X-Force #1 hits comic book shops this week.
In the aftermath of the Cable and X-Force vs. Uncanny X-Force crossover Vendetta – this is the now the one and only X-Force book.
Writer Si Spurrier (X-Men Legacy, Numbercruncher) and artist Rock He-Kim are the creative team chronicling the covert X-team’s adventures.
Rosters change but X-Force always is the pro-active, clandestine unit of the X-Men doing what X-Men can’t…sometimes taking out their enemies before they can attack mutants.
The new team will be Cable, Psylocke, Fantomex and the return of…Marrow?
“What I’ve taken from those early X-Force episodes is a take-no-prisoners attitude towards action,” writer Si Spurrier told USA Today. “But I like to think I’ve injected a little post-millennial sophistication, too.
“This isn’t a steroidal macho-fest: It’s a slick, nasty, oh-so-grim beast that’ll cut your throat and blow up your headquarters before you even know it’s there.”
The stripped down team investigates the deadly “Alexandria Incident” bringing them in contact with “superhuman secret agents” from across the globe. Spurrier calls the covert squad a metaphor for the surge in covert technology and multiple nations’ intelligence gathering agendas.
“Switch on the news and you’ve got unmanned drones violating international borders, governments listening in on their enemies — their allies and their own civilians alike, —unregistered aeronautical tech deployed in the field, defected oligarchs dying of radiation poisoning, whistle-blowers vilified and so on,” the writer says.
What is Cable’s mission? Spurrier continues his comparison of real world spying with the current Marvel Universe.

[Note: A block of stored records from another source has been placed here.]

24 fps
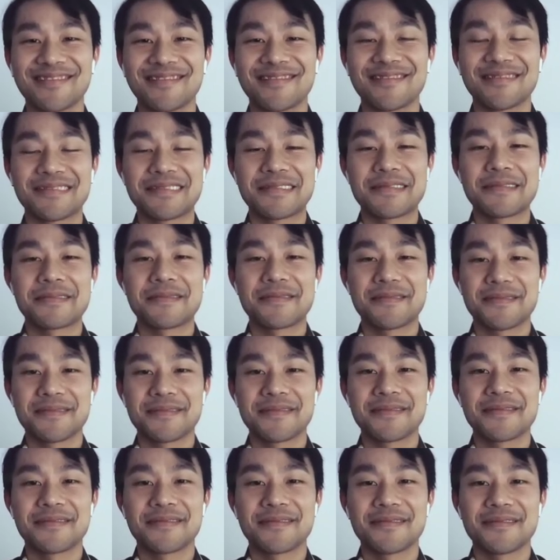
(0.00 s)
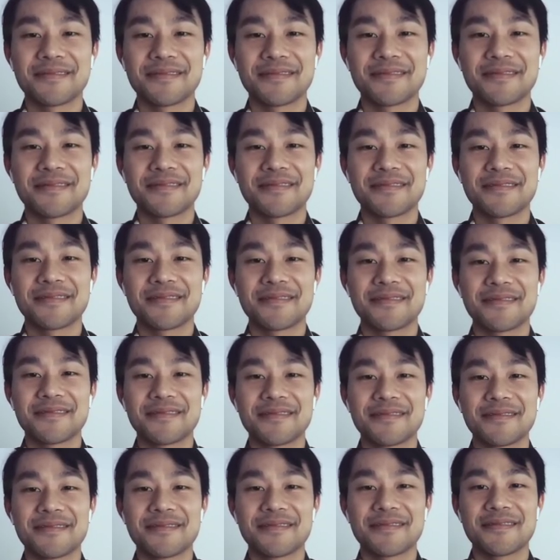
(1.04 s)

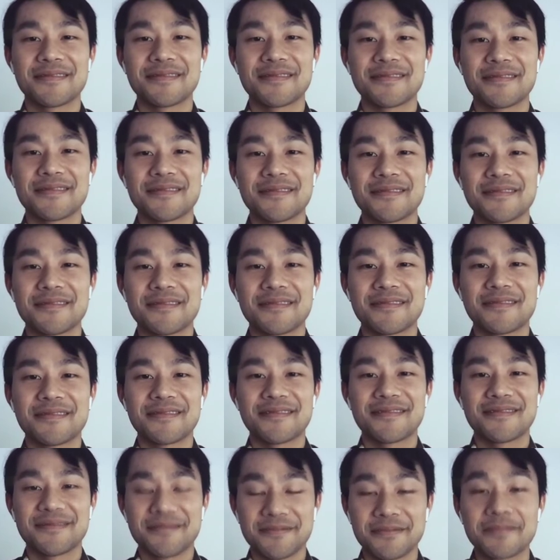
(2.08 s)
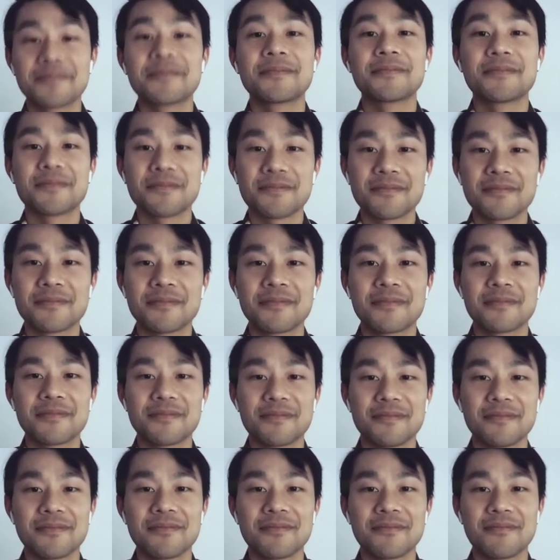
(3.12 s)

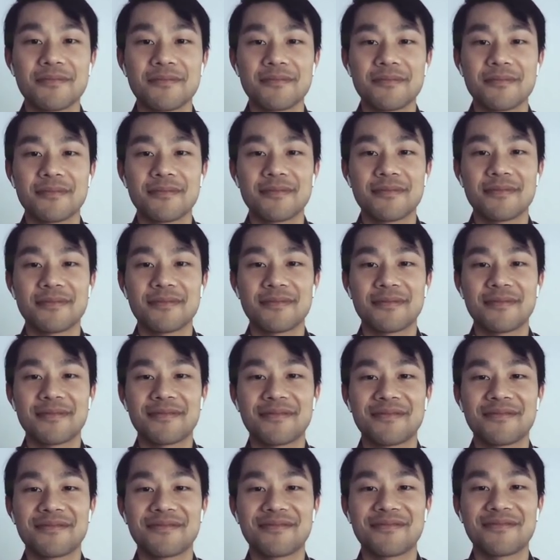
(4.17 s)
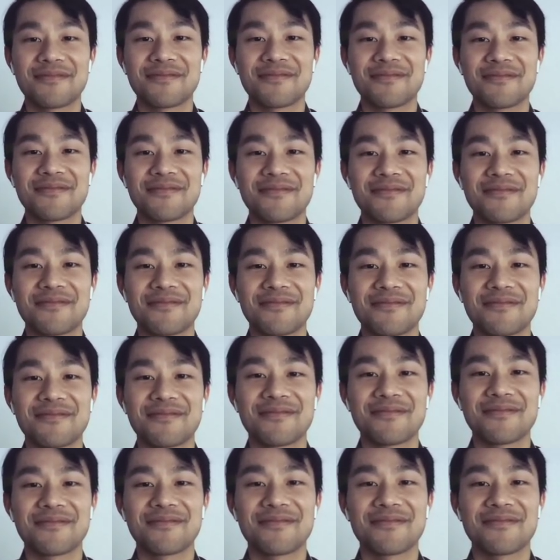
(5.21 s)

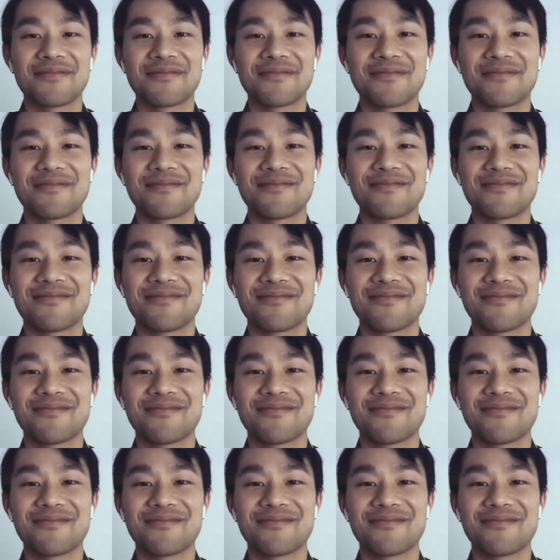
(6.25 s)
(silent)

“In our world—the real world?—there’s a shadow-game being played every day. Un-manned drones circle above distant cities; government-sanctioned programs spy on your emails and listen to your calls; super-secret aircraft fly unrecorded missions; oligarchs die in London of radioactive sushi-poisoning. All that crazy spy-vs-spy espionage stuff we dismiss as exaggerated “James Bond” nonsense? That’s happening out there every day,” Spurrier told Marvel.com.
“In the Marvel Universe? The role is filled by superhumans. So here’s the central conceit:
Every nation in the Marvel Universe makes use of covert superhuman agents to pursue its secret agendas. And always has.
Some of them we know about: MI-13, the Secret Avengers. Most of them we’ll be meeting for the first time.
Just before the new X-FORCE begins, something happened. Something big we’re going to be finding out about little-by-little as we move forwards. We’re referring to it as “the Alexandria Incident.” What’s clear is that it’s changed the rules. It’s changed the way the world—and in particular its secret and oh-so-deadly intelligence communities—regard mutantkind. And it’s changed that way Cable sees his duty.
He’s realized that even though they have no homeland, no president, no capital city, no geo-graphical borders, and even though they spent a depressing amount of time fighting amongst themselves, the only way mutantkind is going to survive is if it starts behaving like a sovereign nation. As he puts it: it’s not just about saving the world any more. It’s about having a damn stake in it.
That means playing the shadow-game. Recruiting those best suited. Gathering tools, arming-up, destroying competitors, strengthening the mutant nation in secret.
Again, Cable says it better than I ever could: “Mutantkind needs a dirty tricks department. We’re it.”